Drei Fehler hat Seehofer gemacht: In einem Anfall von Rechtspopulismus hat er seine Partei politisch auf die Pkw-Maut verengt. Zur Durchsetzung dieses Ziels hat er auf relevante Ressorts im Bundeskabinett verzichtet. Und er hat, vor allem im Europawahlkampf, die CSU auf eine undefinierbare Schlingerstrategie festgelegt: Sie soll eine Dagegen-Partei wie die AfD sein und zugleich die bayerische Staatspartei.
Zugegeben: Das hat jahrzehntelang immer wieder funktioniert. Aber es funktionierte nur solange, wie die CSU bundespolitisches Gewicht hatte. Das hat sie nicht mehr: In den großen politischen Debatten dieser Tage spielen CSU-Politiker keine Rolle. Selbst den Respekt der CDU hat die CSU verloren. Erst kürzlich attackierten drei Merkel-Stellvertreter mehr oder weniger gleichzeitig das Maut-Konzept von Verkehrsminister Alexander Dobrindt. Die Kritik wirkte abgesprochen, was die CDU-Zentrale dementiert. Dennoch wurde deutlich: Wirklich ernst nimmt die CDU ihre kleine Schwester nur noch aus Gründen der Koalitionsräson.
Die Partei, die früher so breitbeinig auftrat, ist schmal geworden. Nach einer Kampagne gegen angebliche Sozialtouristen erhielt die CSU bei der Europawahl im Mai nur noch schlechte 40 Prozent. Die AfD kam damals in Bayern übrigens auf 8,1 Prozent - ein Punkt mehr als in Deutschland insgesamt.

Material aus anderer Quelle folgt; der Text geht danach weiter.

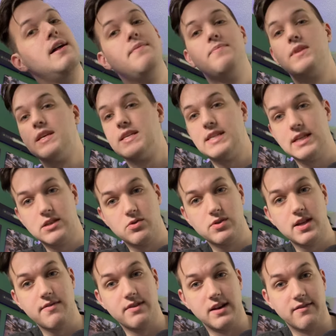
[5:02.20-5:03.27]
6 or
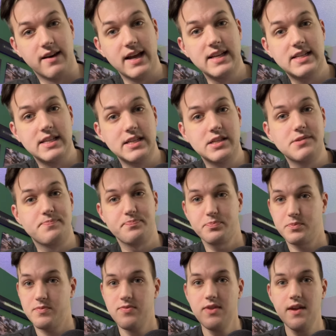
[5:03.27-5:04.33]
7 devices
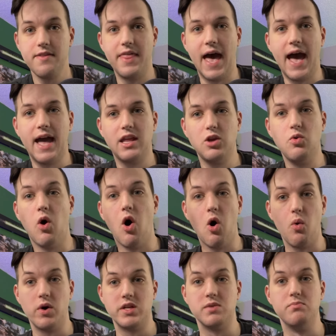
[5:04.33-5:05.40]
that you all
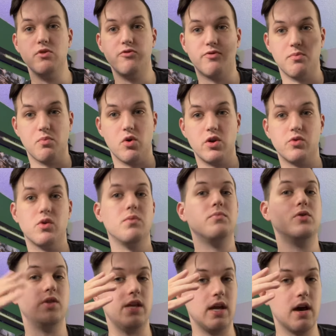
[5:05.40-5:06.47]
want to move from one room to
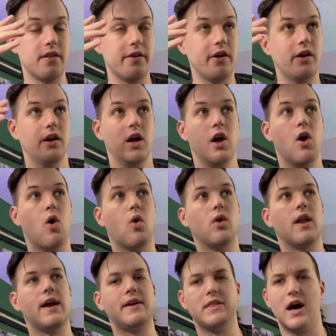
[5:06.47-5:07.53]
the other, or
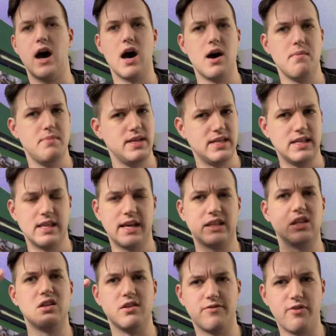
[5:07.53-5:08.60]
like the hub is in like the
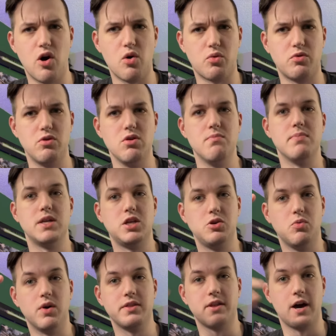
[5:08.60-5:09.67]
default room, but you
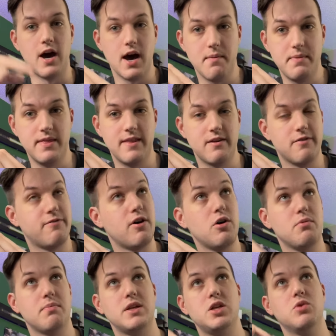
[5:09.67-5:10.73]
want the hub in the default,
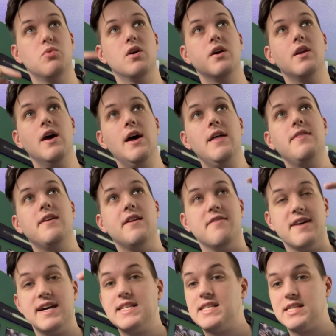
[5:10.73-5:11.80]
but you want the
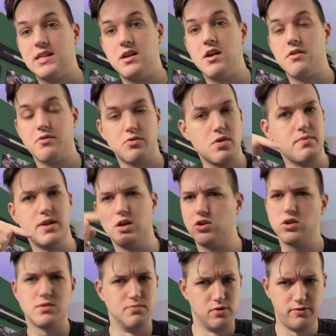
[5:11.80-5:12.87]
devices in another room, and you're just
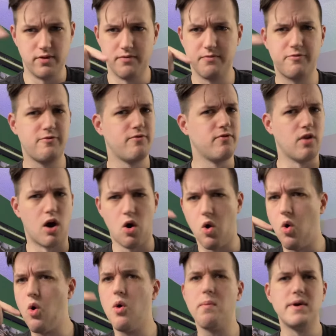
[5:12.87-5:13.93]
moving a
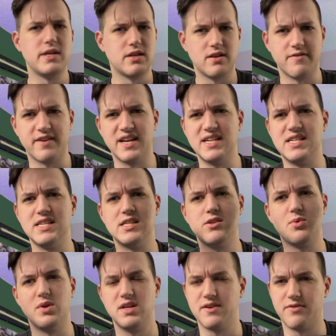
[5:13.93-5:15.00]
whole bunch of devices to a
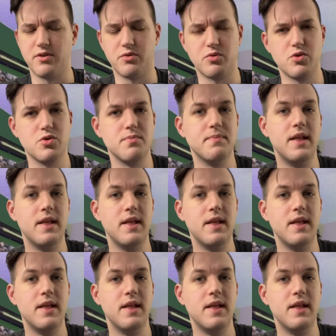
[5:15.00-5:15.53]
different room.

Haderthauers Rücktritt war überfällig, doch er hat keines der Probleme der CSU gelöst: Die Partei spielt bundespolitisch keine Rolle, und sie hat kein Rezept, wie sie Stammtisch und Regierungsverantwortung unter einen Hut bringen kann. Wenn Seehofer seinen Instinkt nicht bald wiederfindet, wird sich die CSU einen anderen Vorsitzenden suchen.